You are viewing a plain text version of this content. The canonical link for it is here.
Posted to dev@httpd.apache.org by Brian Pane <br...@apache.org> on 2005/09/25 07:59:20 UTC
RFC: nonblocking rewrite of ap_core_output_filter
I just committed a new version of ap_core_output_filter() to the
async-dev branch.
The semantics of the filter have changed in a fundamental way: the
original version
does blocking writes and usually tries to write out all of the
available data before
writing (except in cases where it buffers data to avoid small
writes), whereas this
new version does nonblocking writes in most cases.
The goal of the rewrite was to set the stage for a clean
implementation of
asynchronous write completion in the Event and/or Leader/Followers MPMs.

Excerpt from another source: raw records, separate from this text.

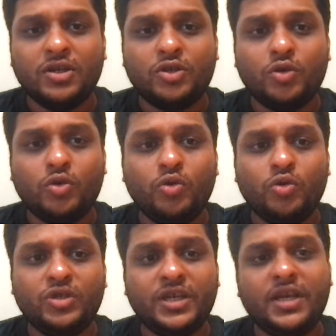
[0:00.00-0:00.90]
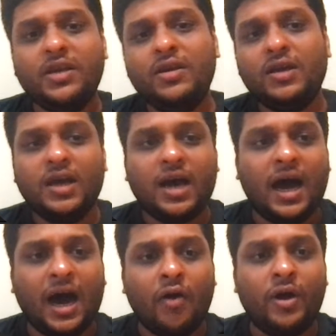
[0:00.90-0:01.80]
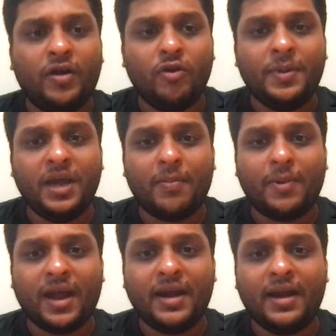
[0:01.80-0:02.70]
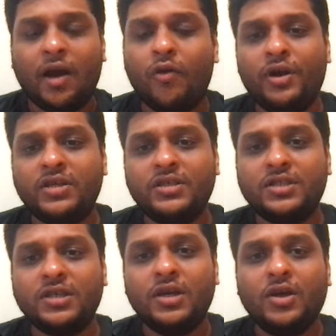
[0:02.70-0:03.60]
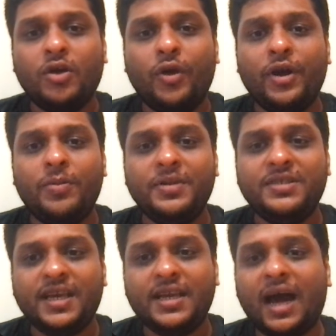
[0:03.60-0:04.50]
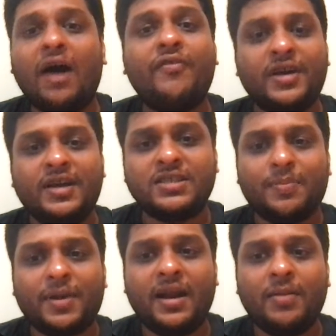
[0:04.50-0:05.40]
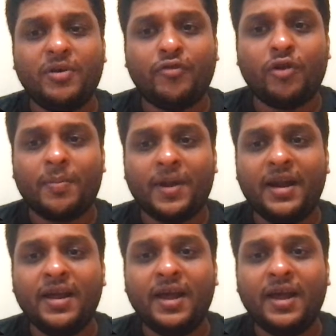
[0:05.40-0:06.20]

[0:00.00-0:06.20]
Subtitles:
to see how it will be applied, how it is going to be seen after it is applied and before applied.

The nonblocking behavior, however, appears to be useful in all MPMs.
For
example, nonblocking writes can enable mod_include to parse the next
bunch of output while awaiting an ack from the client. To avoid
infinite
memory usage, the new filter does blocking writes if it has >= 64KB
of data
buffered up.
There are some significant differences from the earlier nonblocking
output
filter that I posted a few weeks ago as part of the Event MPM async
write
completion patch:
- If a nonblocking write attempt results in EAGAIN, the new filter
returns
APR_SUCCESS instead of APR_EAGAIN. The old patch broke too much
existing code that wasn't prepared for EAGAIN. The new filter can
return
APR_SUCCESS without having actually written the entire brigade, but
that's also true of the original ap_core_output_filter(), with its
various
setaside cases.
- The new filter doesn't try to ignore flush buffers like the earlier
patch did.
Instead, when it encounters a flush bucket, it does a blocking
write of
everything up to that point. The earlier patch tried to detect
certain
patterns of buckets involving flush, EOS, and EOC that could be
interpreted as "hand this data off to the write completion thread
instead
of actually writing it out immediately." But that logic was too
brittle, as
it depended on knowledge of the bucket patterns that the httpd core
just happens to produce. In the new design, the core output filter
interprets a flush bucket as "write this data out before
returning." To
implement async write completion on top of this, we'll likely have to
remove some of the points in the core that generate flush buffers--
but that's a project for another day.
There are a few things missing in the new version:
- It doesn't concatenate sequences of really small buckets together
the way
the original does. If you send it a brigade containing 16 single-
byte buckets,
it will do a writev of 16 bytes. My inclination is to leave this
"broken" in order
to keep the code simple, unless someone has a real-world use case
that
produces such output.
- I haven't yet put in mod_logio support. This shouldn't be
difficult to add, but
I want to do some experiments with a new design: sending an End-Of-
Request
bucket that calls the request logger when all the buckets in front
of it have
been written to the network. If this works, the "EOR" bucket's
destroy function
might end up being the cleanest place to call the logio hooks.
- It doesn't yet do nonblocking reads on socket buckets. Can anyone
recommend
a good test case that make use of socket buckets?
Thanks,
Brian